Mis à part les exceptions citées précédemment, la situation est grave pour plusieurs raisons. Durant des années, la culture n’a pas été la priorité des dirigeants. Être nommé au musée, c’était un peu comme « être envoyé au Goulag », me disait un collègue ! La seconde raison est que la plupart des objets importants ont simplement disparu. D’une part, il était fréquent qu’un président faisant visiter le musée national offre un objet à un visiteur de marque. D’autre part, des conservateurs eux-mêmes se sont servis. Au musée de Conakry, en Guinée, il y avait 5 200 objets catalogués en 1985 ; en 1990, il en restait 3 200 ; et en 1995, plus que 1 856. En Côte d’Ivoire, les inventaires ont disparu ; ailleurs, ils ont été brûlés. Par ailleurs, les conditions climatiques étant extrêmes, des centaines d’objets ont été tellement attaqués par les termites qu’ils sont irrécupérables, faute de surveillance. Aujourd’hui, malgré l’existence de l’ÉPA, dont le financement reste fragile, ces musées souffrent d’une pénurie de personnel compétent : le métier est peu attractif, les formations restent rares, les effectifs vieillissent et il n’y a pas de stratégie nationale de remplacement du personnel.

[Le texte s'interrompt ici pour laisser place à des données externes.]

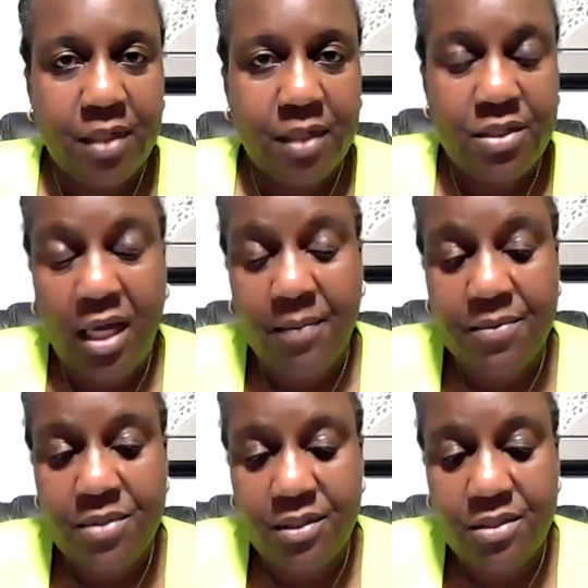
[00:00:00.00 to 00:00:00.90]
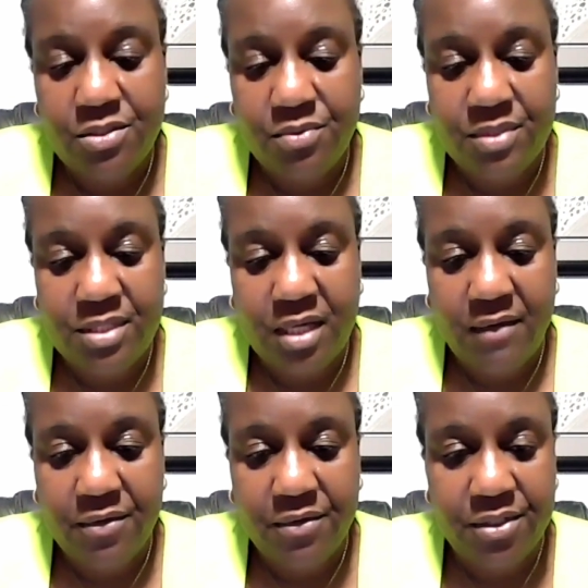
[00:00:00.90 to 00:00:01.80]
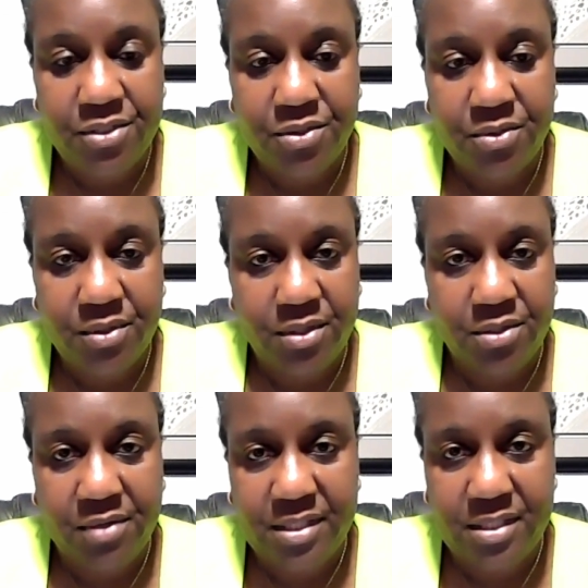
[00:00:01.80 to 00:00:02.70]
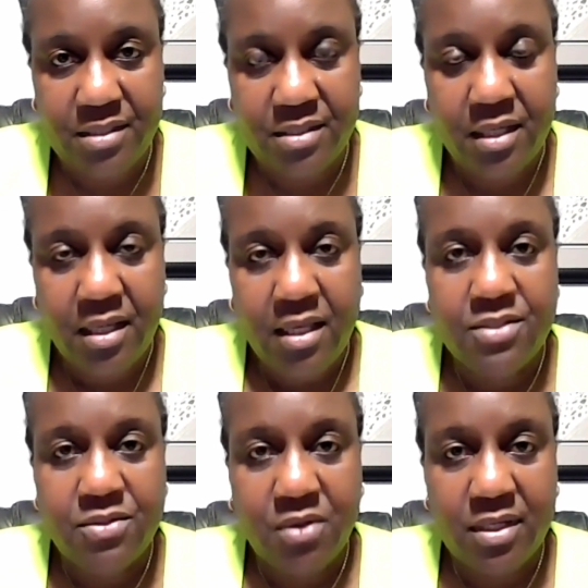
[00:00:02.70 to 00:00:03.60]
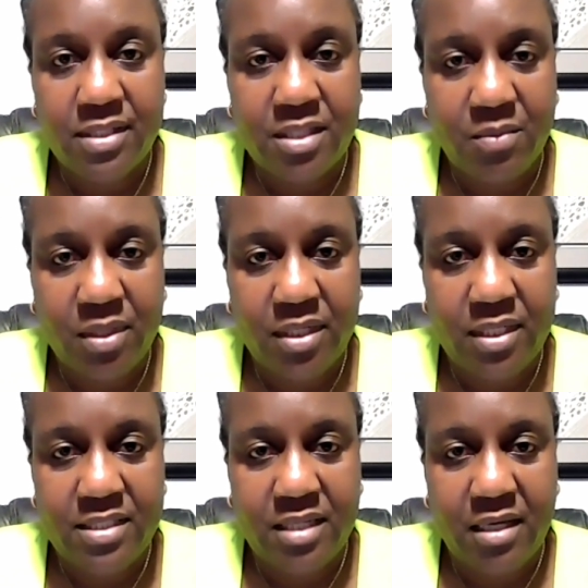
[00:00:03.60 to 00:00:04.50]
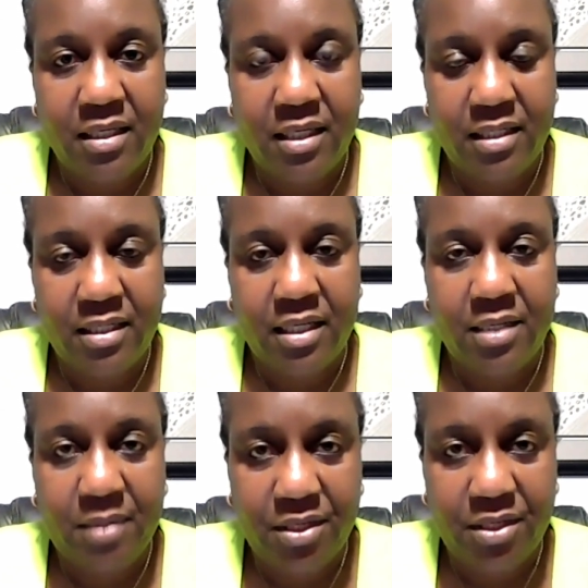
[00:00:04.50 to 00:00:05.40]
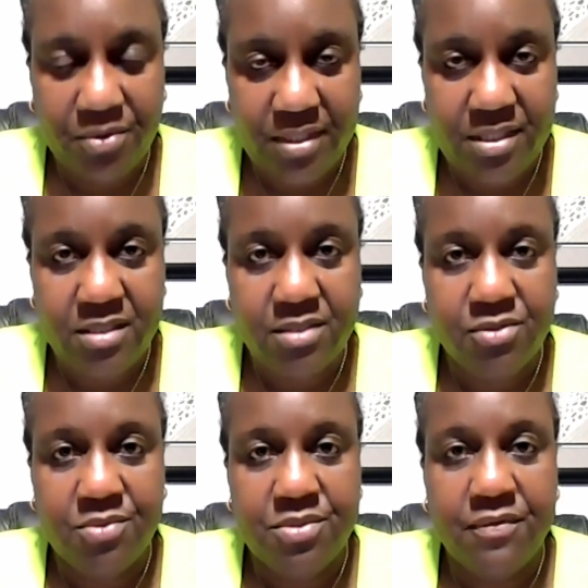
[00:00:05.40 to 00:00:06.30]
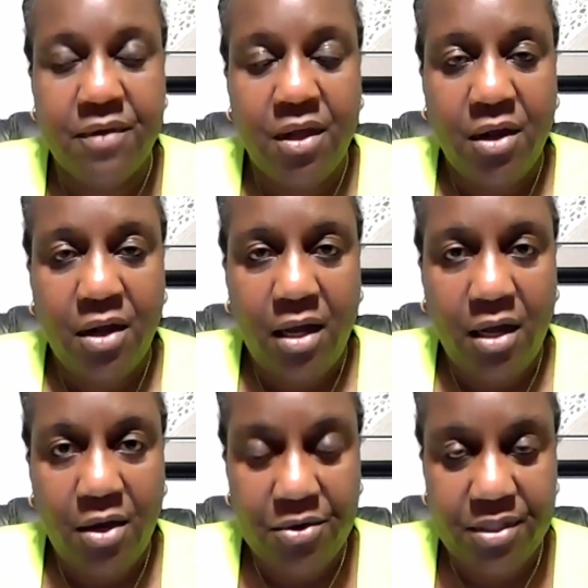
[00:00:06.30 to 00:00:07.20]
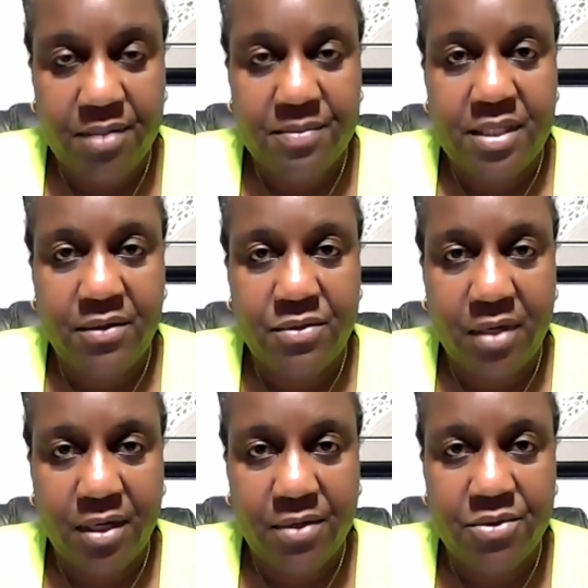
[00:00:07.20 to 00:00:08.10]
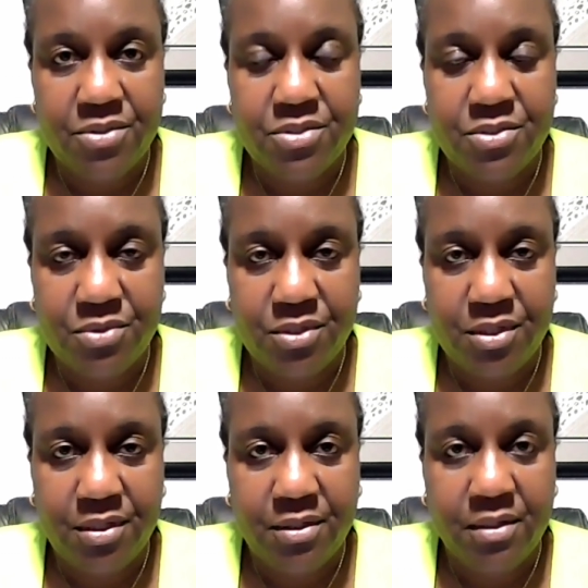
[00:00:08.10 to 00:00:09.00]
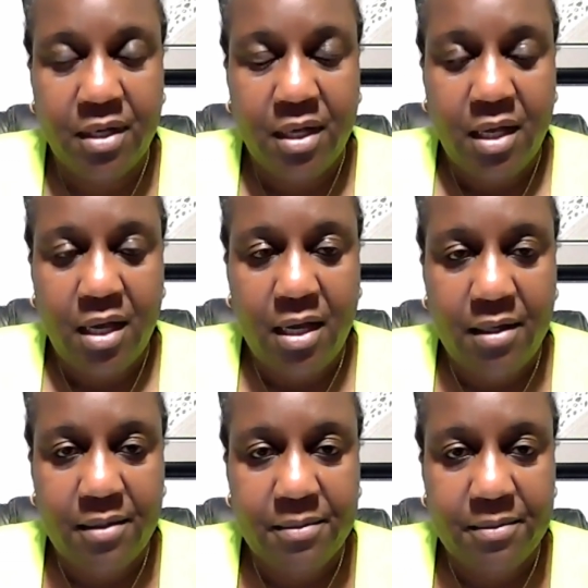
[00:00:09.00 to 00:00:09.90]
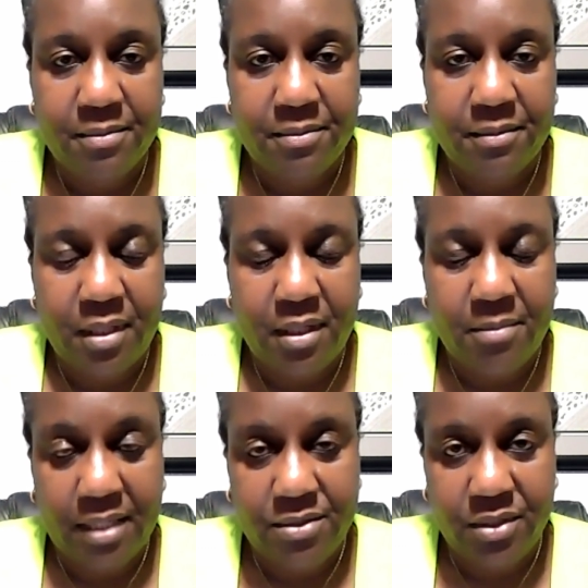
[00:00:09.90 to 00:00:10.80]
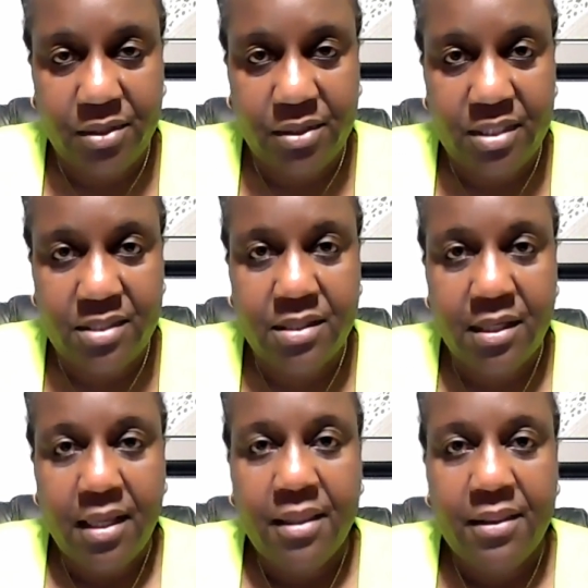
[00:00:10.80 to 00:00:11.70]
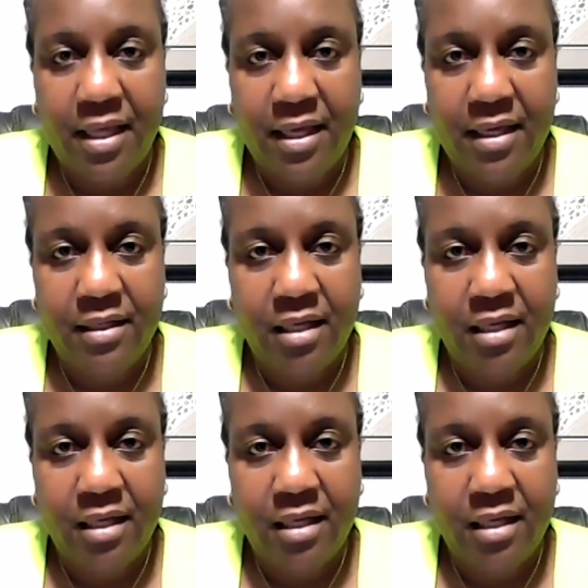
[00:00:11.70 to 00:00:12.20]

to help to resolve their issue and their crisis. As long as someone is not in an immediate crisis in terms of hurting themselves or others due to their mental illness, then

Dans ce contexte, que faut-il restituer et comment ?
Il faut impérativement restituer les objets qui ont été pillés par le colonisateur. Ce n’est que justice. Ce qui a été volé par les armes doit être rendu. C’est ce que la France a commencé à faire, suivie d’autres pays. Ce n’est pas le cas de l’Angleterre avec les milliers d’objets volés à Benin City. Cependant, cela ne veut pas dire que tous les objets africains doivent se retrouver en Afrique. De nombreux musées européens possèdent aujourd’hui dans leurs réserves des séries d’objets identiques, parfois plusieurs dizaines qui n’ont jamais été et ne seront jamais exposés. C’est dans ce sens que va l’appel de M’Bow : « J’appelle aussi celles de ces institutions qui détiennent plusieurs objets ou documents semblables, à se défaire d’au moins un objet et à le renvoyer dans son pays d’origine, pour que de jeunes générations ne grandissent pas sans avoir jamais eu la possibilité de voir de près une œuvre d’art ou une création artisanale de qualité fabriquée par leurs ancêtres. »
La restitution est une opportunité d’échanges, de conciliation, de respect et de solidarité entre les peuples.
— Propos recueillis par Olivier Postel-Vinay.